Charlie Chaplin, Charlie: The Life and Art of Charles Chaplin

If one buys the theory — and I do — that you’re either a Beatles person or a Stones person, it may be no stretch to claim that you’re a Charlie Chaplin person or a Buster Keaton person as well. It says a lot for Charlie: The Life and Art of Charles Chaplin, an affectionate and richly illuminating critical documentary written and directed by Richard Schickel, that one could easily imagine the movie converting a few Keaton cultists to the other side.

Schickel, the veteran Time magazine critic, doesn’t buy into the standard rap on Chaplin: that he was a physical genius but a limited filmmaker, a sap in baggy pants. From its revelatory opening clip, in which we see the Little Tramp in his first screen appearance, shot on the day Chaplin reportedly made up the character (costume and all) on the spot, ”Charlie” connects you to what a radical entertainer he was — an alchemist of enchantment.
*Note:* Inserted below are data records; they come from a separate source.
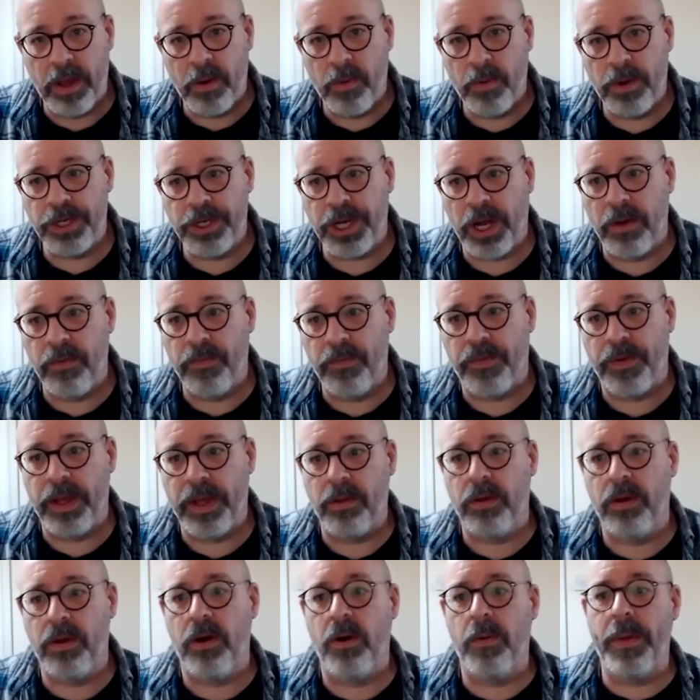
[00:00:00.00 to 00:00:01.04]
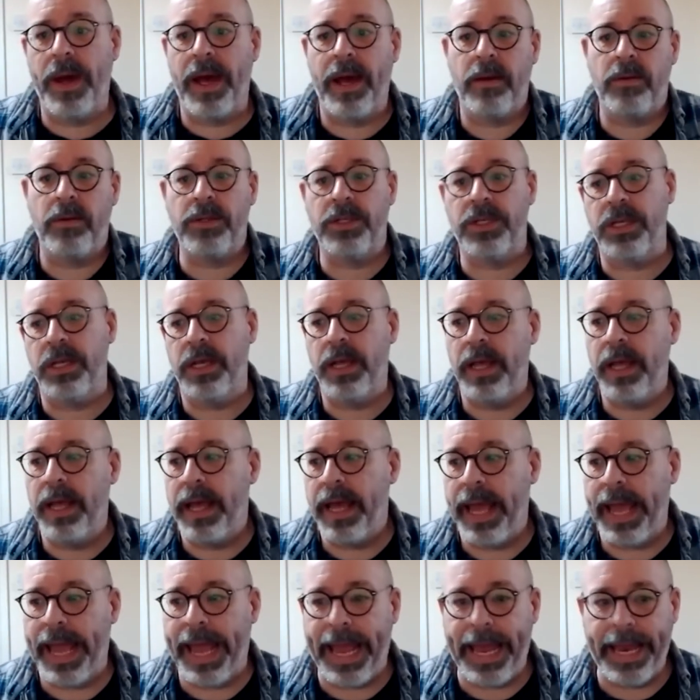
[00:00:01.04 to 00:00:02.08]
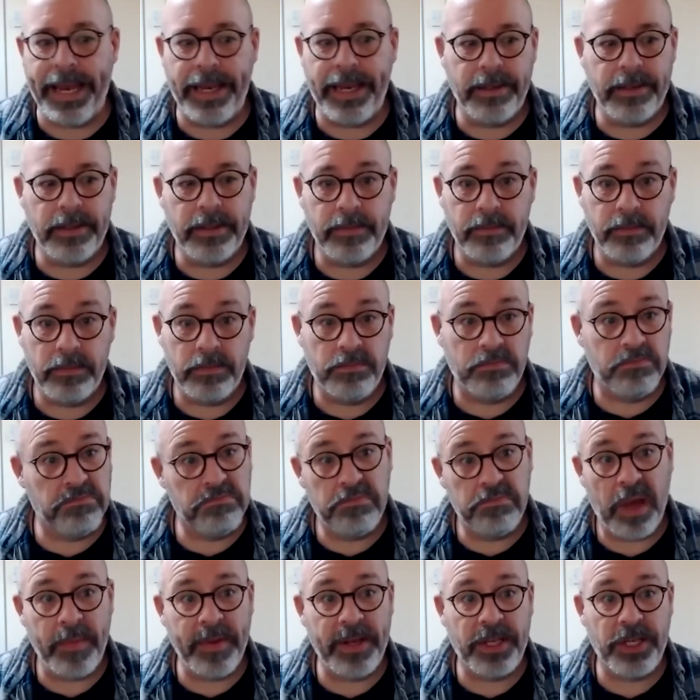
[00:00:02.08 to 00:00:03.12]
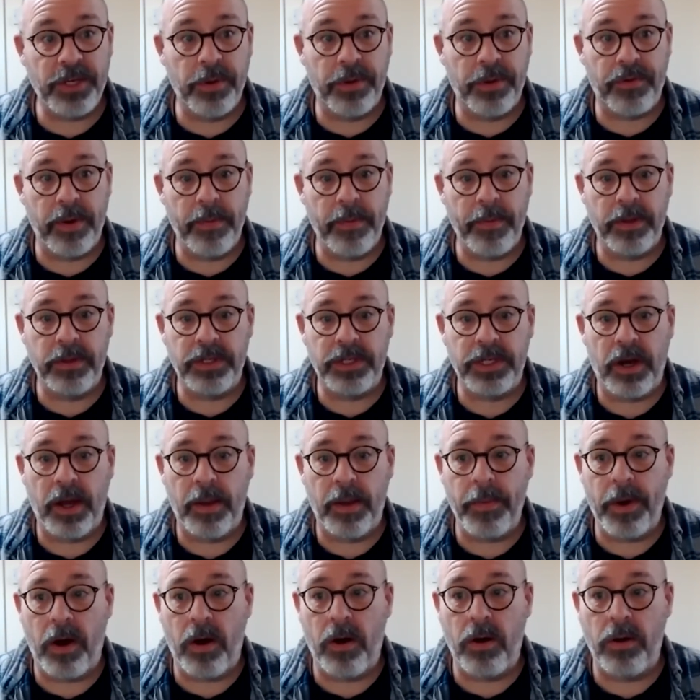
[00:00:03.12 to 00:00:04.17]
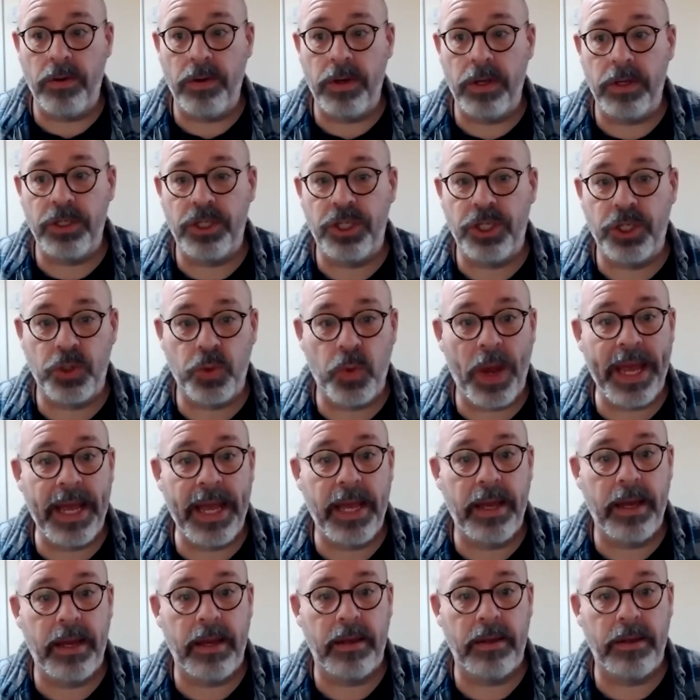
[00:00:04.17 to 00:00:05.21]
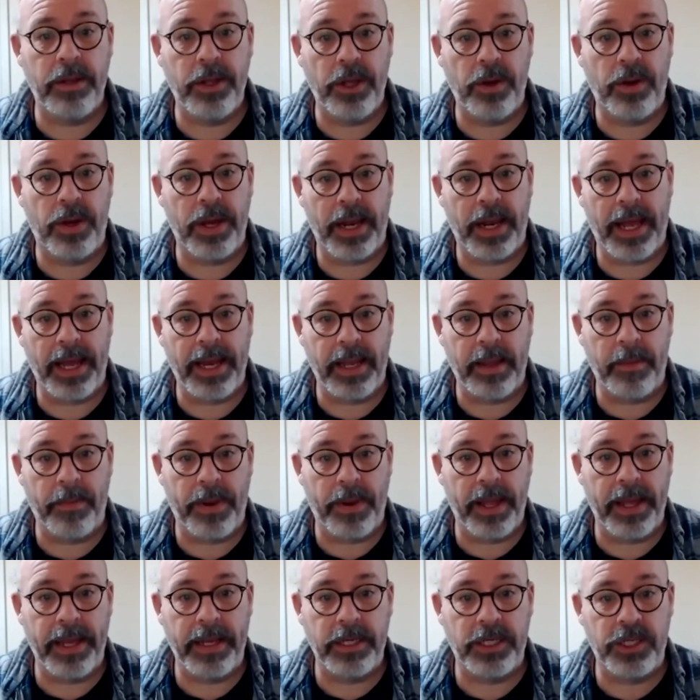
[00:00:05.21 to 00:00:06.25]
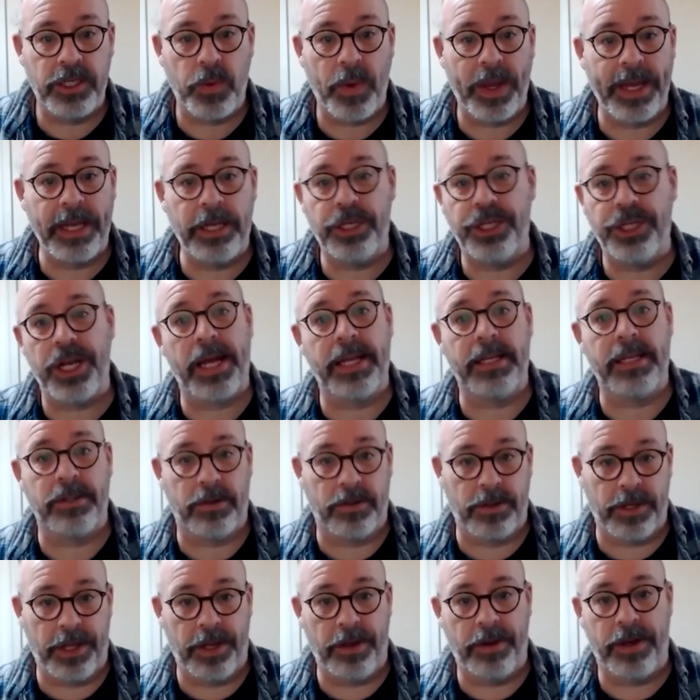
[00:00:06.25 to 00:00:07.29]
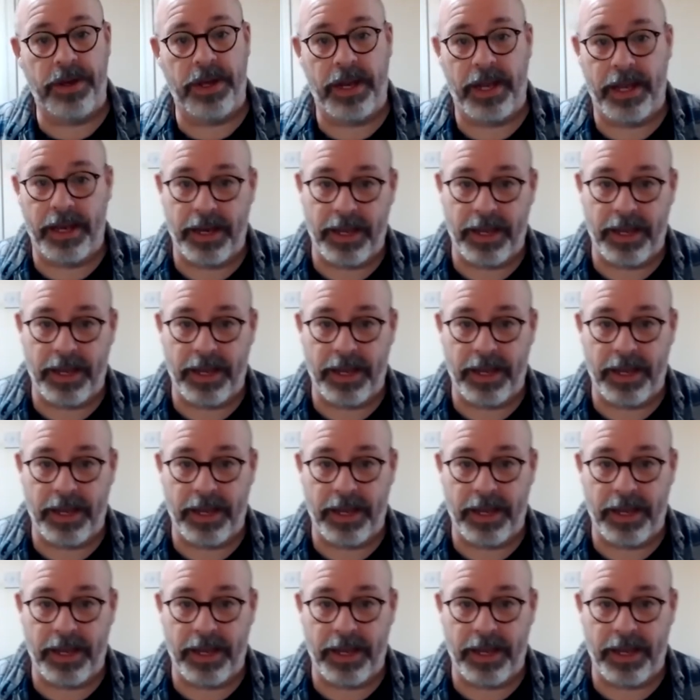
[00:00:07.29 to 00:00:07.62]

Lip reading: which hopefully will come out in maybe 2 or 3 months' time on swing ukulele, playing swing jazz on the ukulele.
It captures how Chaplin, in his casual ability to turn shoelaces into spaghetti, to shuffle and teeter and pull himself back from the edge of gravity, used the sublime mimicry of his movements as a mirror held up to the world, which he then transformed, through his interaction with it, into a place of everyday magic. The miracle of Chaplin is the way he made you see, if not taste, the spaghetti in those shoelaces too.

Chaplin was the most famous celebrity of the first half of the century, and Schickel provides a tasty overview of scandals and tidbits: the parade of angel-faced girls whom the comic seduced, married, and abandoned; his mad perfectionism on the set, which led him to extend at least one shoot to a full year. The nature of silent comedy was to elevate its heroes into myths, but after ”Charlie” I can’t wait to see Chaplin’s movies again, this time to glimpse the man on the other side of the icon.